A flower of friendship in the midst of uncertainty

I am sacrificing my time and sleep to call a few of my old friends at 2:30 a.m. on a Saturday night.

We reminisce over the times when we got mad at each other, stayed up late watching movies, tried disgusting food together, drooled over our celebrity crushes, and spent our last days together.

We move on to talking about our current lives — where I go to a boarding school in Mussoorie while they go to the school I came from in Islamabad, Pakistan. Surprisingly, it is not awkward. We still find topics we can all relate to how tough physics is, how growing up is really not what everyone supposes it to be — fun –, and how stressful it is when people ask what you really want to do in life. All of these topics are what we used to talk about when we were 13 years old and still talk about when we are 17.

I feel grateful to find people who I can talk to even after so many years and still feel the same. In a way, their company has developed me into a better person who is open-minded and is respectful to other cultures. I am confident to say that this feeling is probably mutual since all of us grew up together despite coming from two “enemy” countries with a controversial history.

This rare friendship leads me to think about my completely different views of Pakistani people before I went there.

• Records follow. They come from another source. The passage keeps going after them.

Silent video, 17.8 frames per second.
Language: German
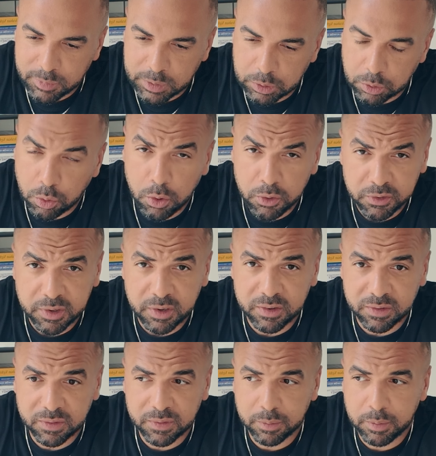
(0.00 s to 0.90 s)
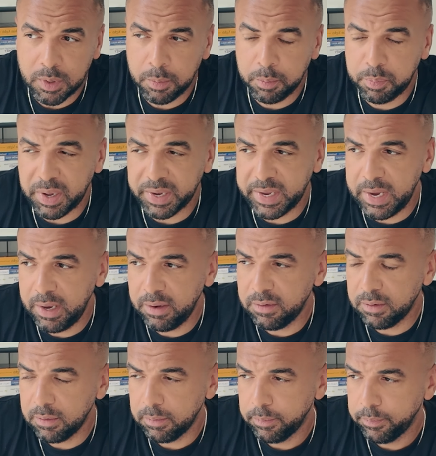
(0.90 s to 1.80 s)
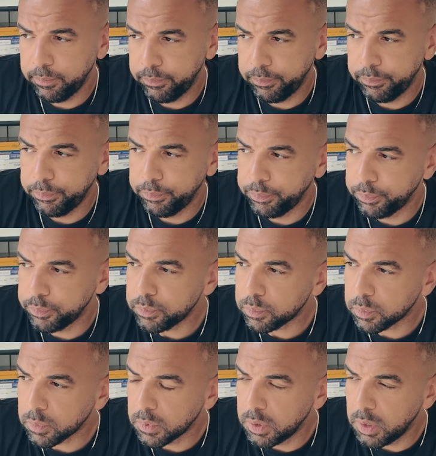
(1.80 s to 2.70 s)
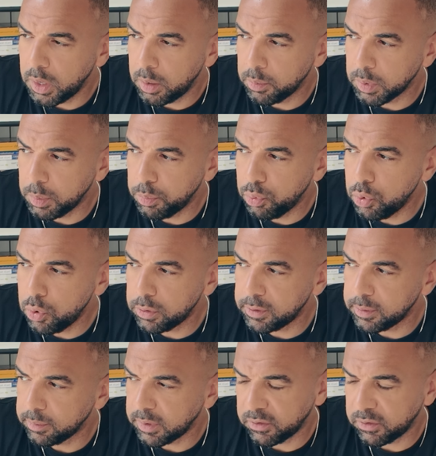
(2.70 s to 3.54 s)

ein größeres ähm, Paket ähm, gebucht.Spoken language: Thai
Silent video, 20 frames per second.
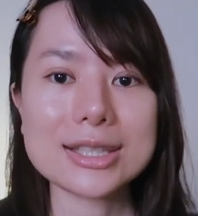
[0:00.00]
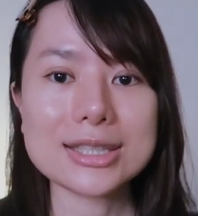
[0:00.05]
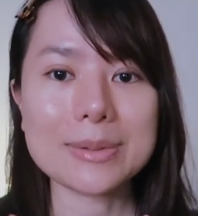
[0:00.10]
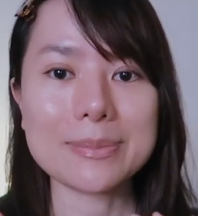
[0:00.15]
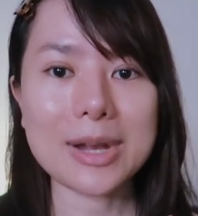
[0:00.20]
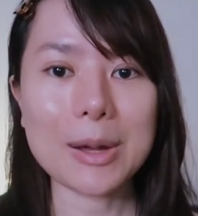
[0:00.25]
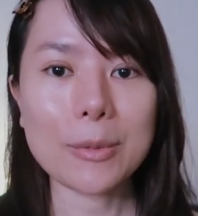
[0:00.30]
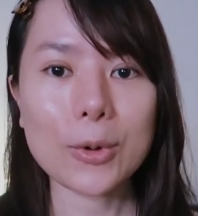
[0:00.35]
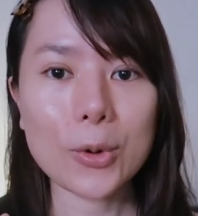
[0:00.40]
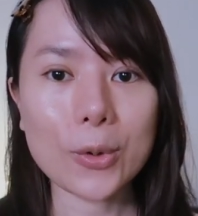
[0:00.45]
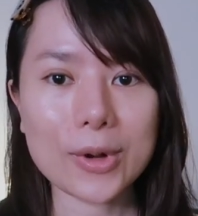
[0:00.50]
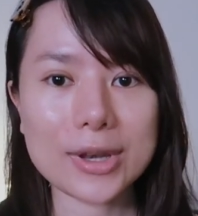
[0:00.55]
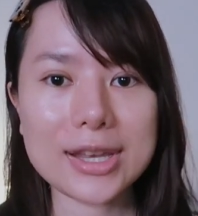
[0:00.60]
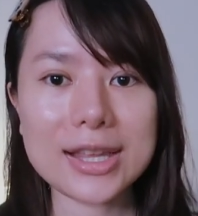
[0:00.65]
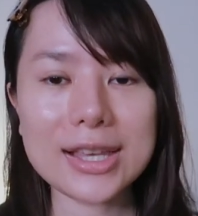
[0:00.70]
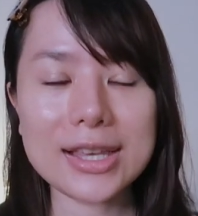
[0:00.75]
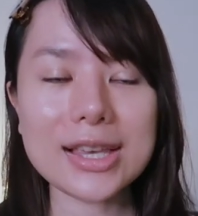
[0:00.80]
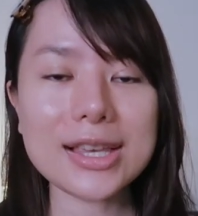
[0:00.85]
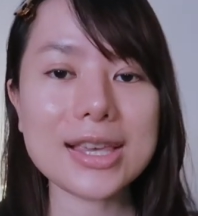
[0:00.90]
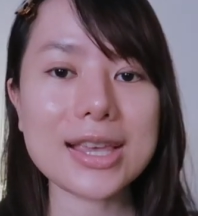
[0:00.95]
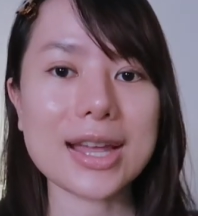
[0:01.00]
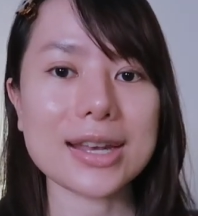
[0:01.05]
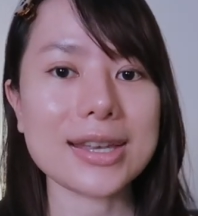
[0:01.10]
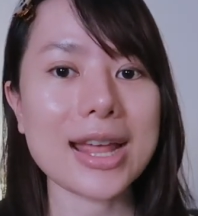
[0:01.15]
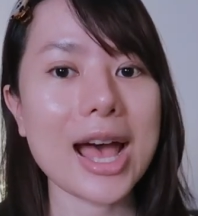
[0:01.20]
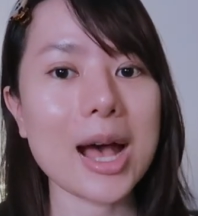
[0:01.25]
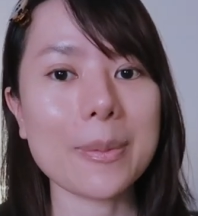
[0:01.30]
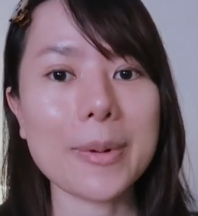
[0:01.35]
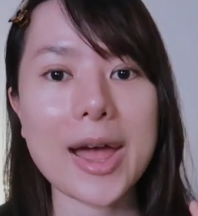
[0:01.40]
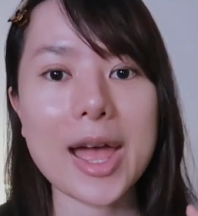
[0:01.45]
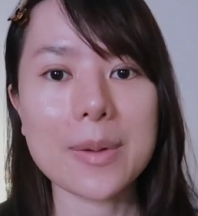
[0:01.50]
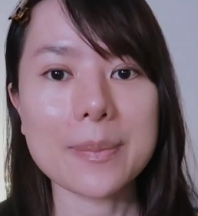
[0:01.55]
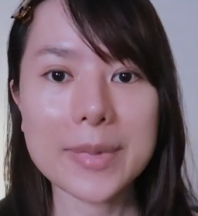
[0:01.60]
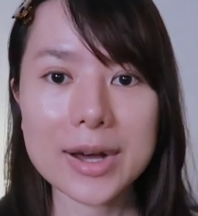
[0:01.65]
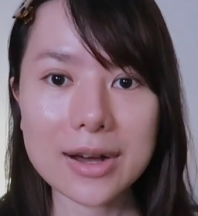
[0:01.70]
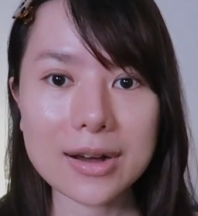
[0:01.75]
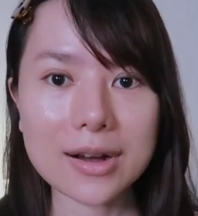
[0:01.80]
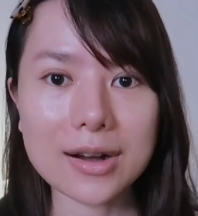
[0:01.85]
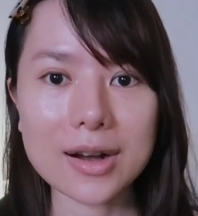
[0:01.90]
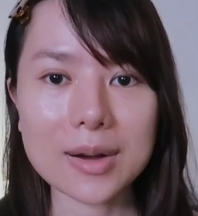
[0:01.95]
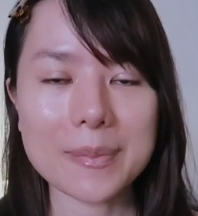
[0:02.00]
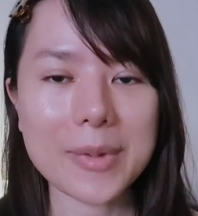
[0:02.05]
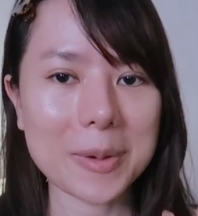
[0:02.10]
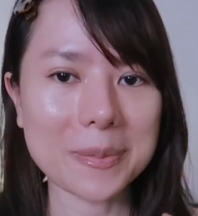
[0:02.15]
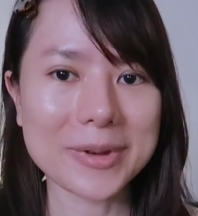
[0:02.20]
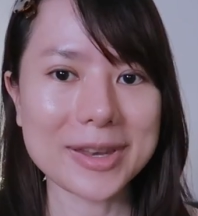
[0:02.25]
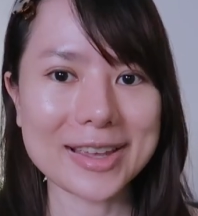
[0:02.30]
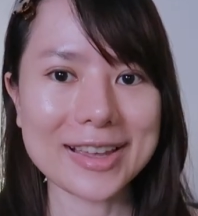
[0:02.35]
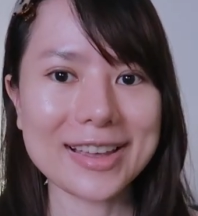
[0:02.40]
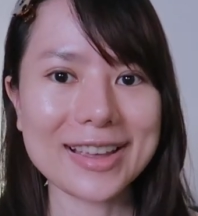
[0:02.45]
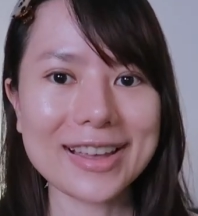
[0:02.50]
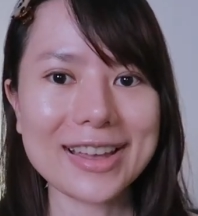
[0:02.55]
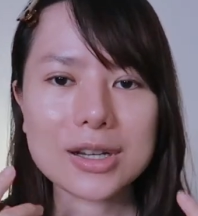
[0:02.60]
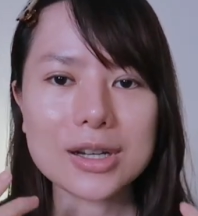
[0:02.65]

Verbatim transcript: สำหรับคนที่ขี้เกียจทาไพรเมอร์แบบนี้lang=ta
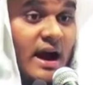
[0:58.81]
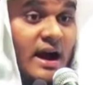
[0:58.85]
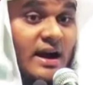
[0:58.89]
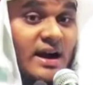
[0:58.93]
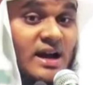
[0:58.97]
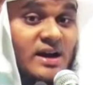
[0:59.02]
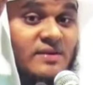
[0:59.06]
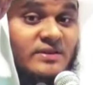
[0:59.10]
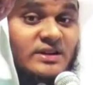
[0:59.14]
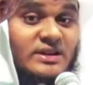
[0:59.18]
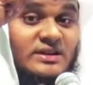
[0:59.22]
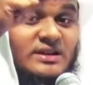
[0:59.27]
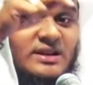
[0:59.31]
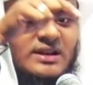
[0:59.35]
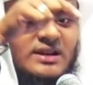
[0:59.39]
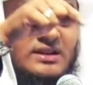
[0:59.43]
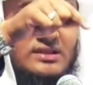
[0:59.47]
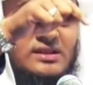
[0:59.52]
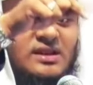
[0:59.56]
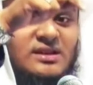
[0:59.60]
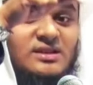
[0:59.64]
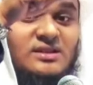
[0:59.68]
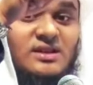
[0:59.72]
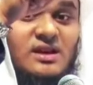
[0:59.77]

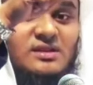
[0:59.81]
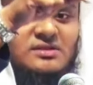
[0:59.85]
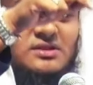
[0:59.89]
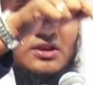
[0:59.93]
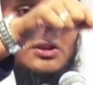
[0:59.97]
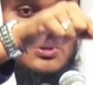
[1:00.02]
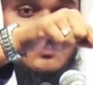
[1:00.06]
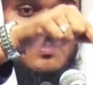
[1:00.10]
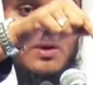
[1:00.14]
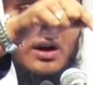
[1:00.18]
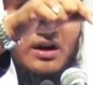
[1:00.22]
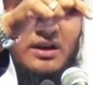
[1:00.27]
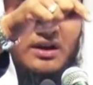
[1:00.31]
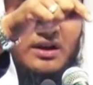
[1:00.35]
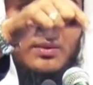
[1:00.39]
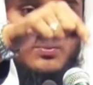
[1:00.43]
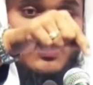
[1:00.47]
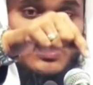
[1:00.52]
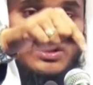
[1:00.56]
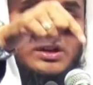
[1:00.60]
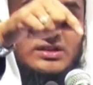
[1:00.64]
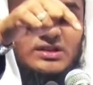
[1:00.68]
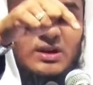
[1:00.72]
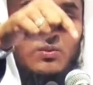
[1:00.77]
கணவனுக்கு சஜிதா செய்யுமாறு
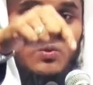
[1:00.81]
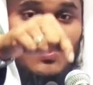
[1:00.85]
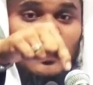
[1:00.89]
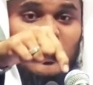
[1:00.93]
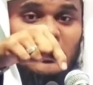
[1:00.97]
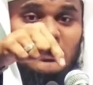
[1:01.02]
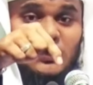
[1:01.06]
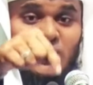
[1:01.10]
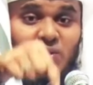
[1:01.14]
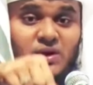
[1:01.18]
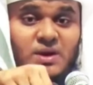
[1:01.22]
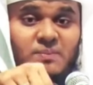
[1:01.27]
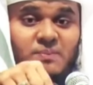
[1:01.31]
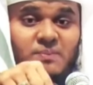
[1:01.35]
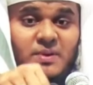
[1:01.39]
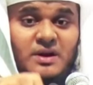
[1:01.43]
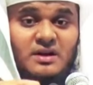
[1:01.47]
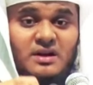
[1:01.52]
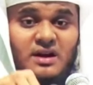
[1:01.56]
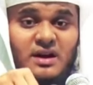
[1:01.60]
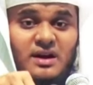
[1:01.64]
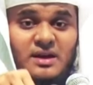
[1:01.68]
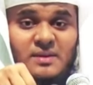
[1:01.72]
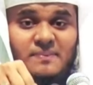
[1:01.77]
என்னுடைய சமூகத்துடைய
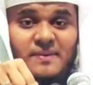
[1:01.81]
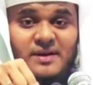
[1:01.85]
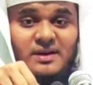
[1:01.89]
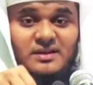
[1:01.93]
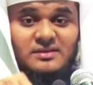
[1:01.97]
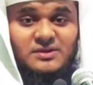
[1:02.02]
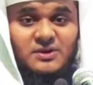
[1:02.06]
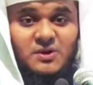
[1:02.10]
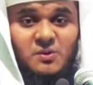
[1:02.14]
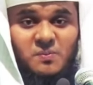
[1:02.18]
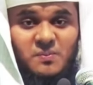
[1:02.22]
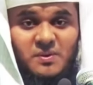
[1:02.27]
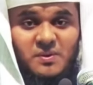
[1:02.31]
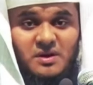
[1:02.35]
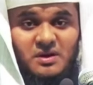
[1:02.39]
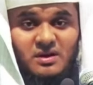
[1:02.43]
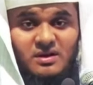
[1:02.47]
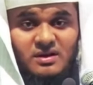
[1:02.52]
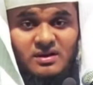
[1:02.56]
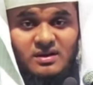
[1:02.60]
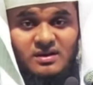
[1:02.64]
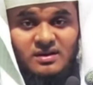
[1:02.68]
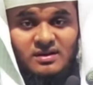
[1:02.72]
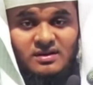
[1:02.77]
பெண்களை
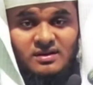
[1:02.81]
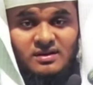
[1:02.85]
பணித்திருப்பேன்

Back in 2011 when I was still in India, I remember my whole family and I being completely immersed and engrossed in a cricket match alongside with 67.3 million other viewers on the television The two rival countries, India and Pakistan, were opposing each other in the second semi-final stage of the World Cup. When India won and qualified for the finals, streets were crowded with people dancing to music and launching fireworks into the sky over the triumph of winning a match against the “enemy” country. Next day at school, when the discussion on the history of the two countries was broached, the other side was portrayed as:

“The enemy.”

The environment I grew up in consisted of many nationalistic Indians who influenced my views of Pakistani people. Due to their assertions, I was very apprehensive when my family got the news that we were about to live there for three whole years.

Little did I know, I was about to make lifelong friends.

Maybe it is because of our young ages that when we first met, we were able to get along well since at the ages of 10 or 11. Not many care about political situations regarding one’s country at that age. We had not been exposed to the various political dilemmas surrounding our countries and frankly, could not care less. All that mattered was whether we liked to play four-square.

Surprisingly, even as we grew up and the situation between the two countries remained unpredictable, our friendship is still as sincere as before.

While we make inside jokes, the distance of 368 miles and the time difference of 30 minutes do not separate us. In the span of three years, it is like nothing changed and I cannot be happier. After the call, I wonder why we, friends from countries with a history of violence against each other, can get along so well while our nations find it so hard to cooperate.